Nothing
#' K-Fold Cross-Validation
#'
#' Perform exact K-fold cross-validation by refitting the model \eqn{K}
#' times each leaving out one-\eqn{K}th of the original data.
#' Folds can be run in parallel using the \pkg{future} package.
#'
#' @aliases kfold
#'
#' @inheritParams loo.brmsfit
#' @param K The number of subsets of equal (if possible) size
#' into which the data will be partitioned for performing
#' \eqn{K}-fold cross-validation. The model is refit \code{K} times, each time
#' leaving out one of the \code{K} subsets. If \code{K} is equal to the total
#' number of observations in the data then \eqn{K}-fold cross-validation is
#' equivalent to exact leave-one-out cross-validation.
#' @param Ksub Optional number of subsets (of those subsets defined by \code{K})
#' to be evaluated. If \code{NULL} (the default), \eqn{K}-fold cross-validation
#' will be performed on all subsets. If \code{Ksub} is a single integer,
#' \code{Ksub} subsets (out of all \code{K}) subsets will be randomly chosen.
#' If \code{Ksub} consists of multiple integers or a one-dimensional array
#' (created via \code{as.array}) potentially of length one, the corresponding
#' subsets will be used. This argument is primarily useful, if evaluation of
#' all subsets is infeasible for some reason.
#' @param folds Determines how the subsets are being constructed.
#' Possible values are \code{NULL} (the default), \code{"stratified"},
#' \code{"grouped"}, or \code{"loo"}. May also be a vector of length
#' equal to the number of observations in the data. Alters the way
#' \code{group} is handled. More information is provided in the 'Details'
#' section.
#' @param group Optional name of a grouping variable or factor in the model.
#' What exactly is done with this variable depends on argument \code{folds}.
#' More information is provided in the 'Details' section.
#' @param joint Indicates which observations' log likelihoods shall be
#' considered jointly in the ELPD computation. If \code{"obs"} or \code{FALSE}
#' (the default), each observation is considered separately. This enables
#' comparability of \code{kfold} with \code{loo}. If \code{"fold"}, the joint
#' log likelihoods per fold are used. If \code{"group"}, the joint log
#' likelihoods per group within folds are used (only available if argument
#' \code{group} is specified).
#' @param save_fits If \code{TRUE}, a component \code{fits} is added to
#' the returned object to store the cross-validated \code{brmsfit}
#' objects and the indices of the omitted observations for each fold.
#' Defaults to \code{FALSE}.
#' @param recompile Logical, indicating whether the Stan model should be
#' recompiled. This may be necessary if you are running \code{reloo} on
#' another machine than the one used to fit the model.

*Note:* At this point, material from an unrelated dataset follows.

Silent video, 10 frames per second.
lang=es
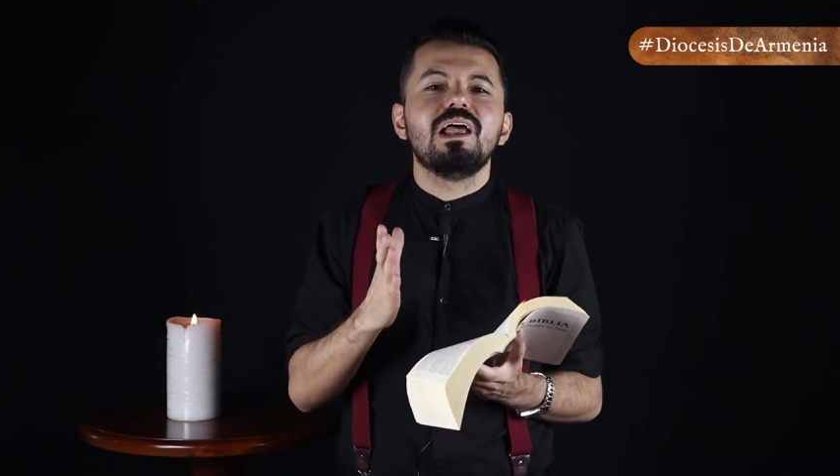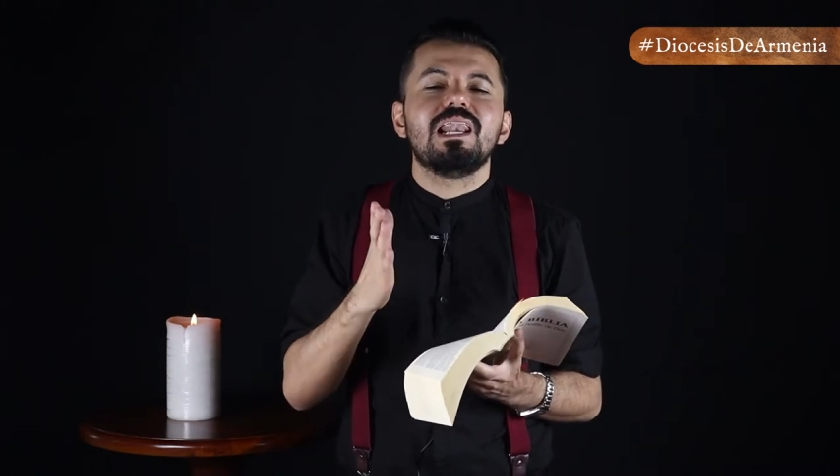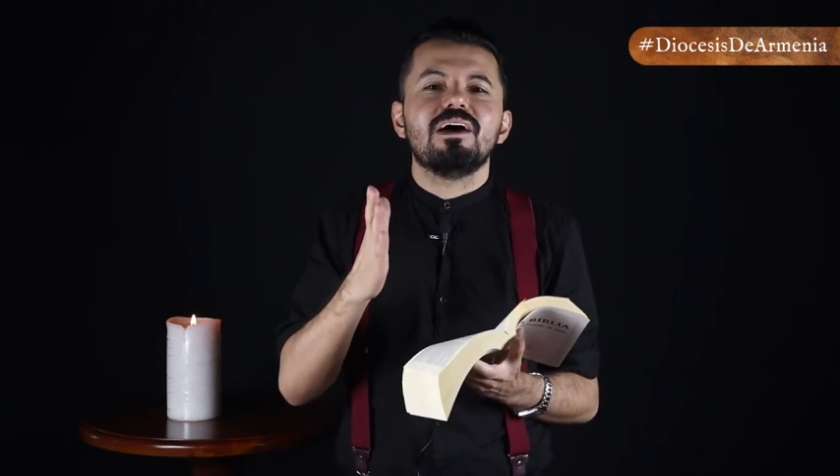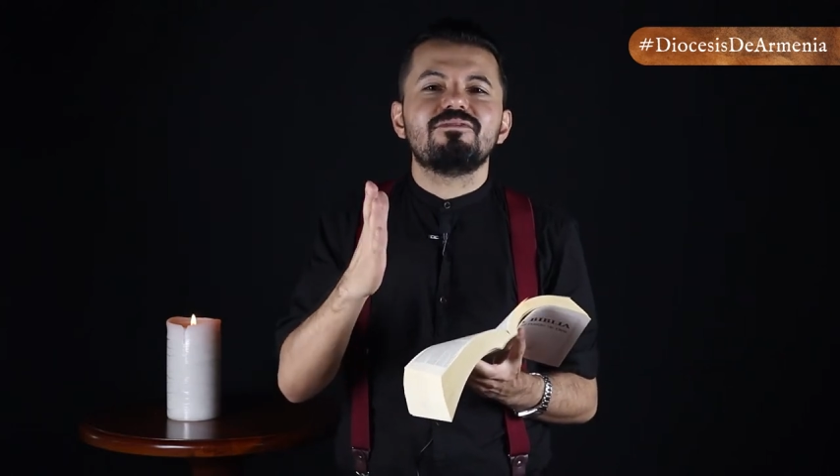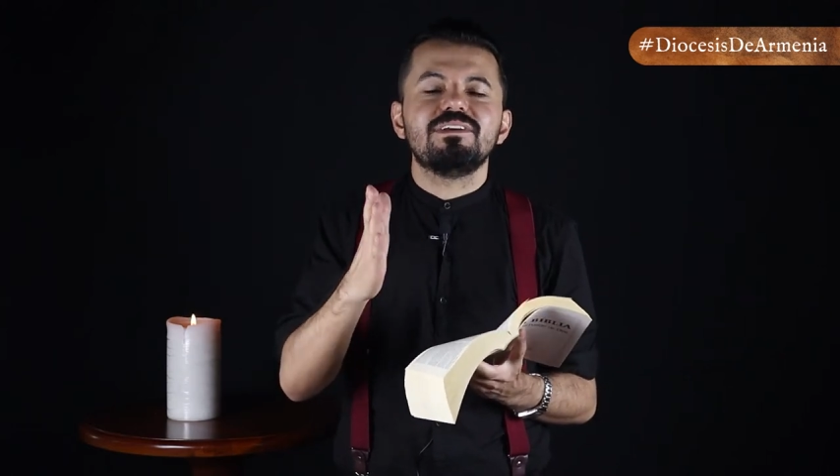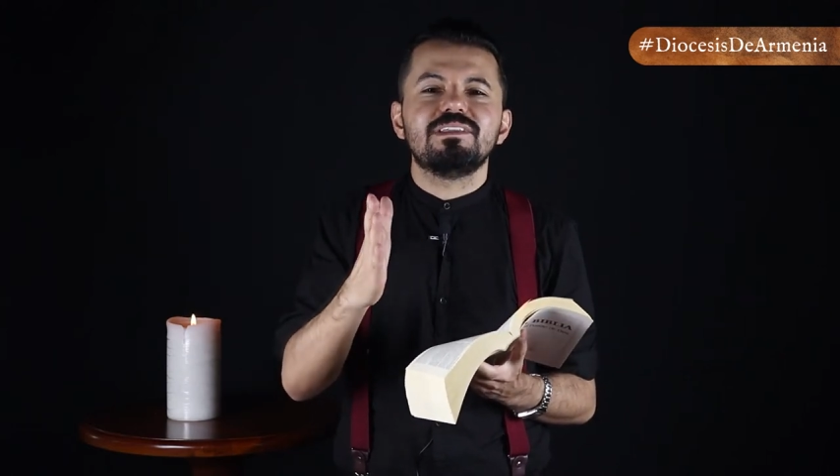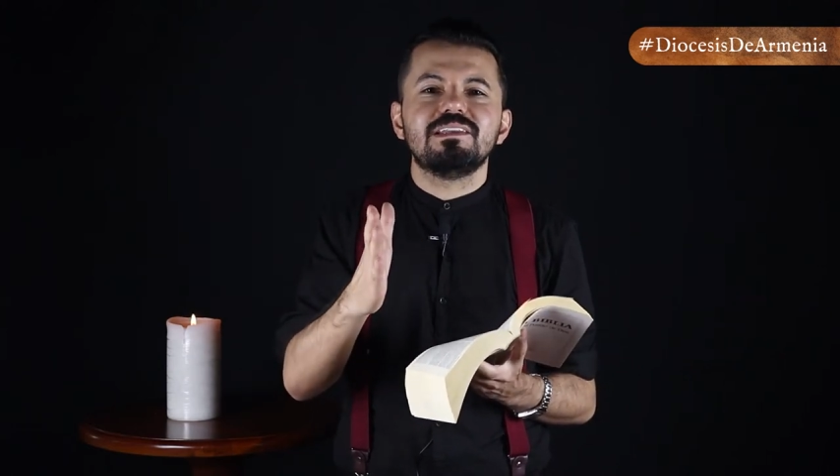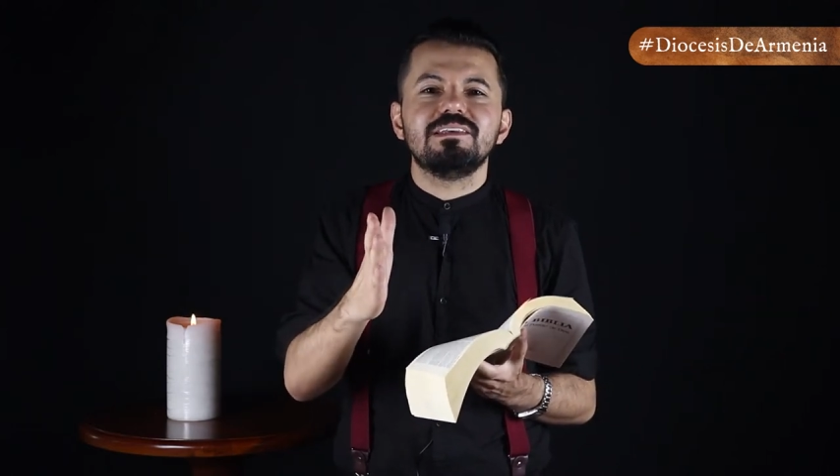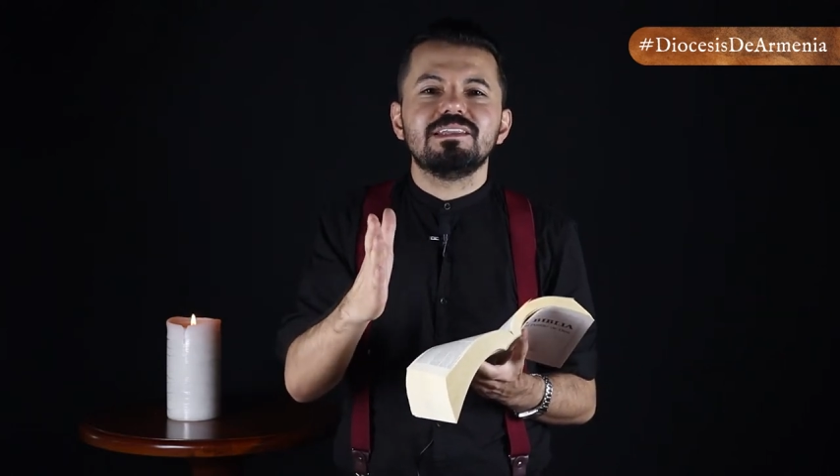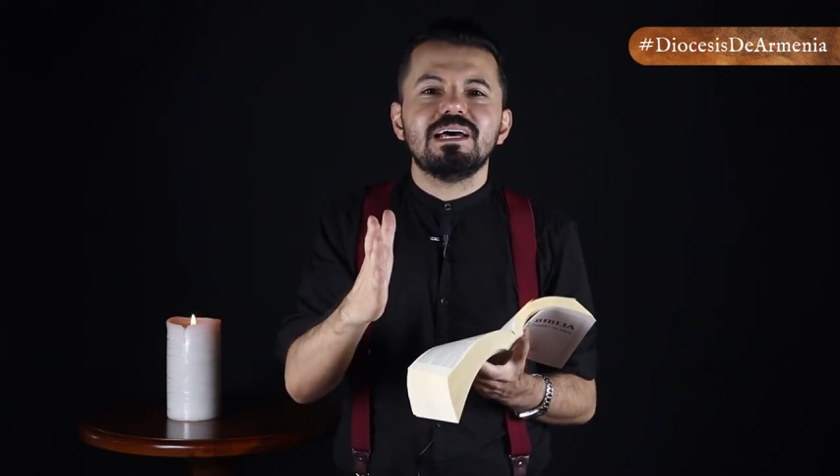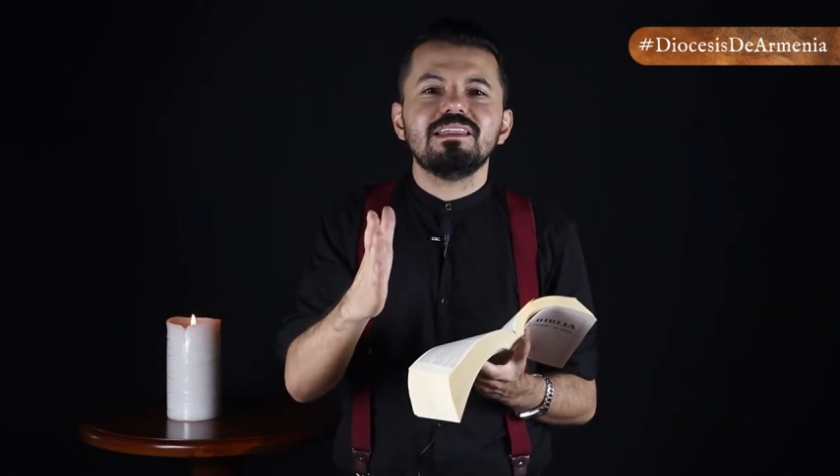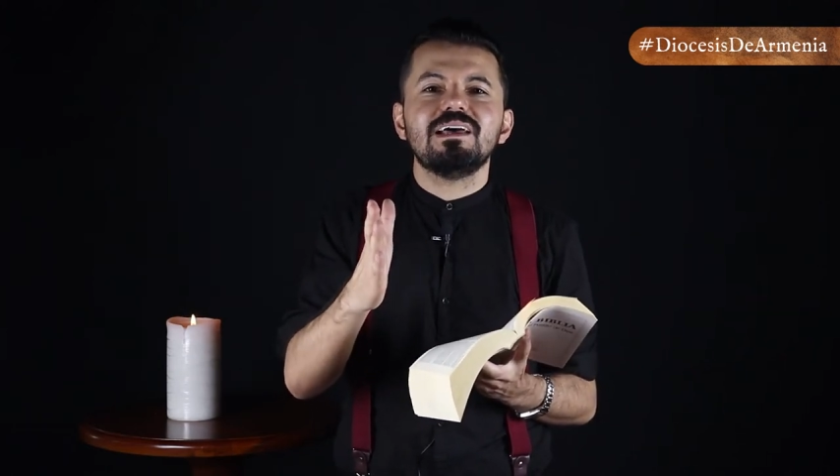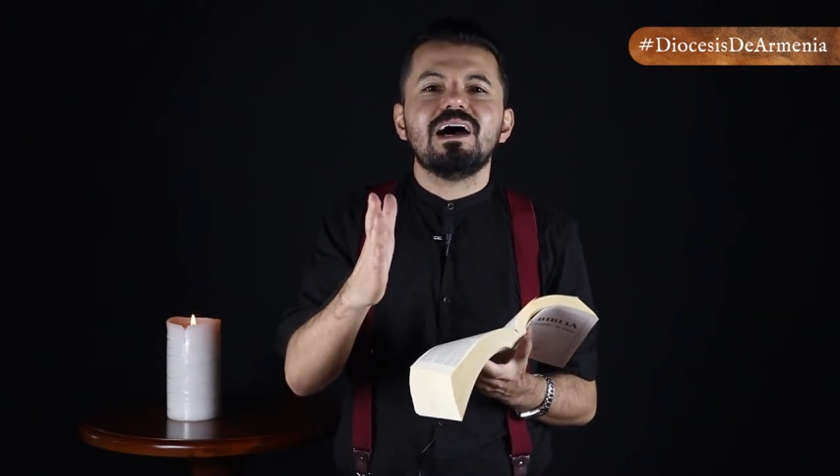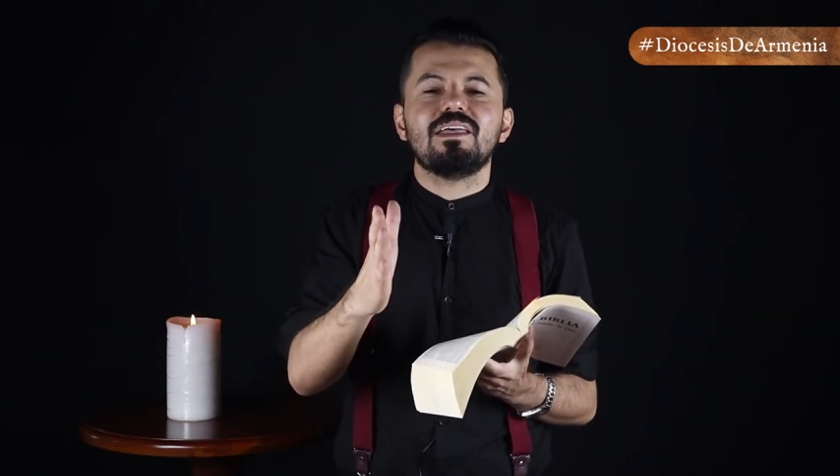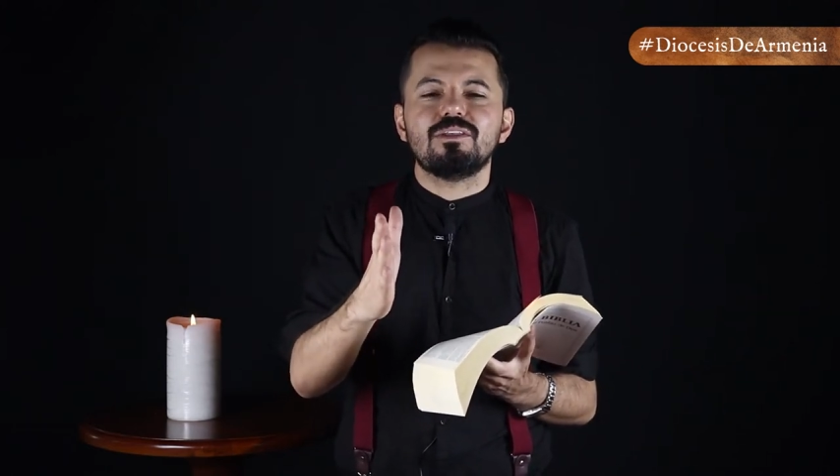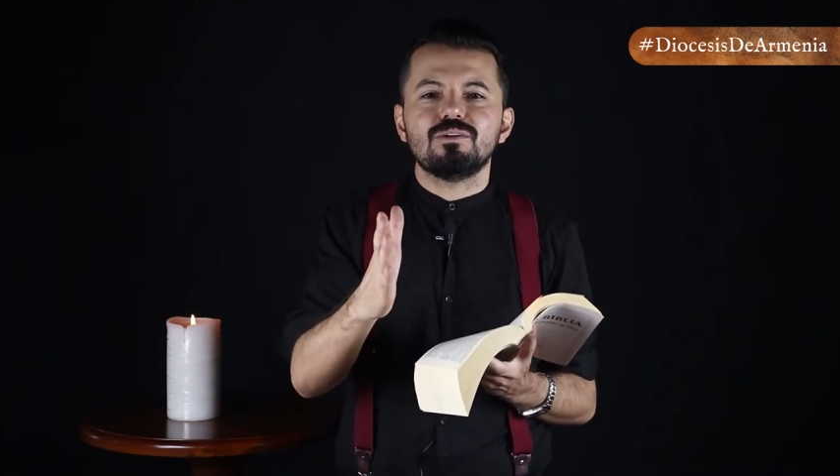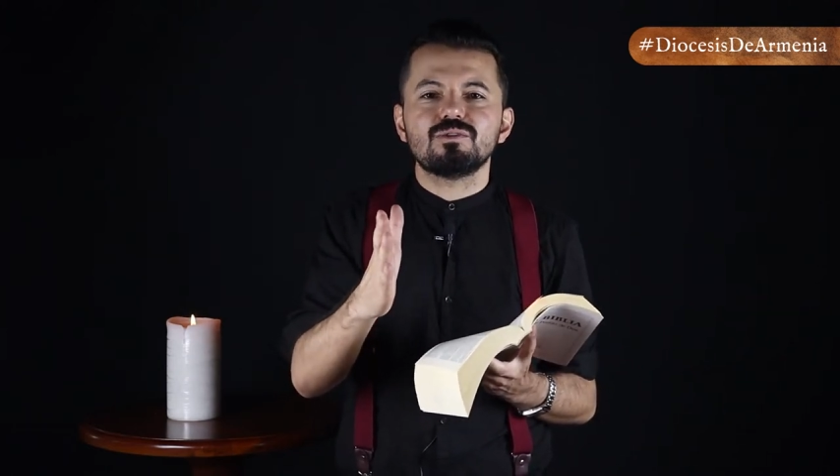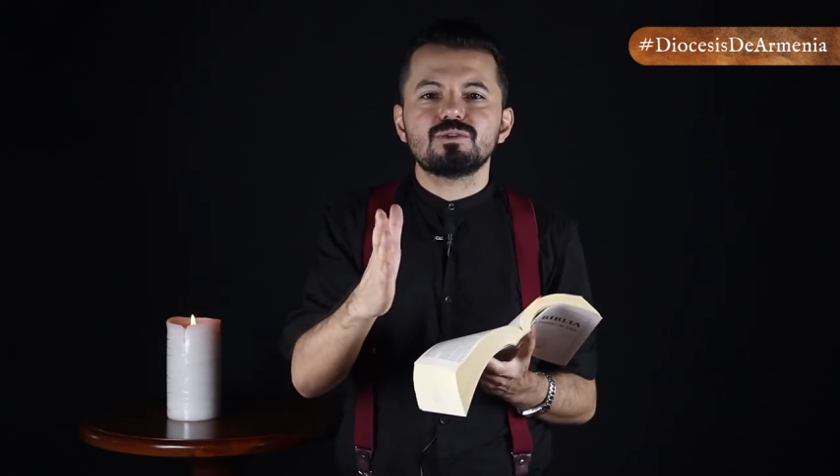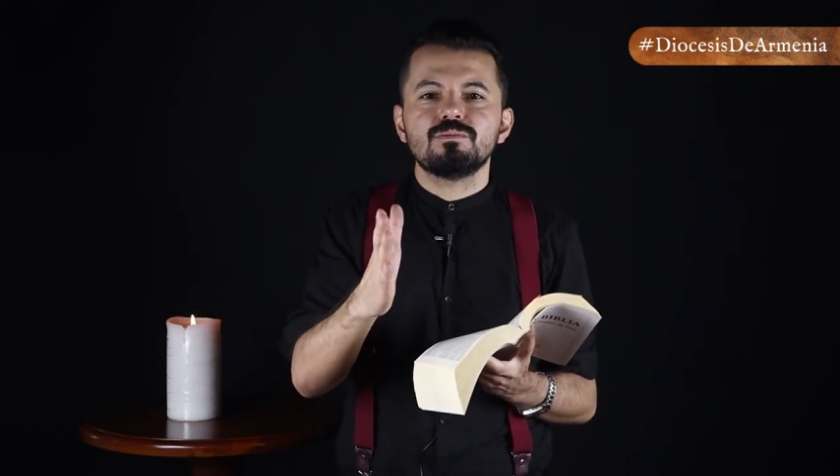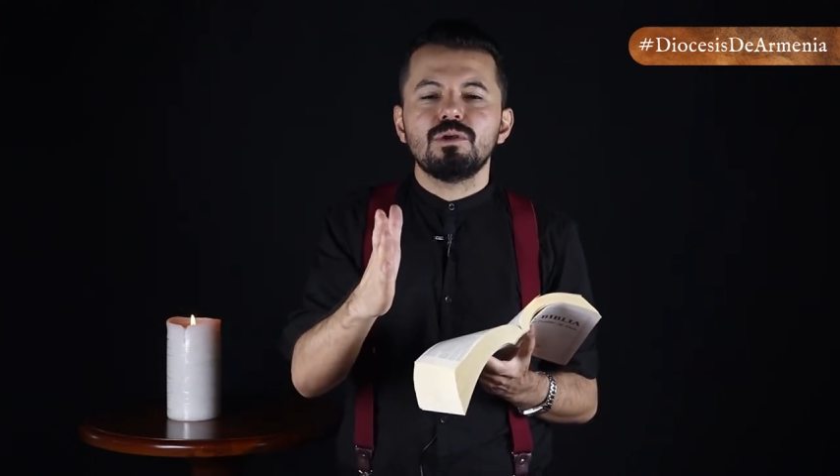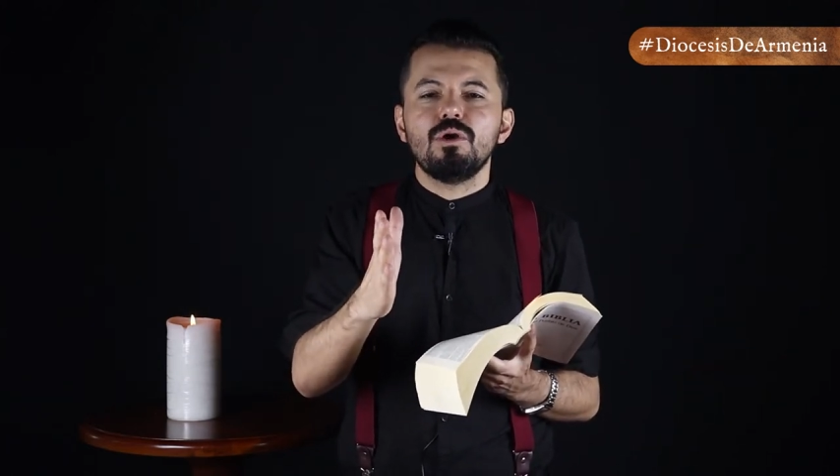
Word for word: La fidelidad a Dios.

#' @param future_args A list of further arguments passed to
#' \code{\link[future:future]{future}} for additional control over parallel
#' execution if activated.
#' @param ... Further arguments passed to \code{\link{brm}}.
#'
#' @return \code{kfold} returns an object that has a similar structure as the
#' objects returned by the \code{loo} and \code{waic} methods and
#' can be used with the same post-processing functions.
#'
#' @details The \code{kfold} function performs exact \eqn{K}-fold
#' cross-validation. First the data are partitioned into \eqn{K} folds
#' (i.e. subsets) of equal (or as close to equal as possible) size by default.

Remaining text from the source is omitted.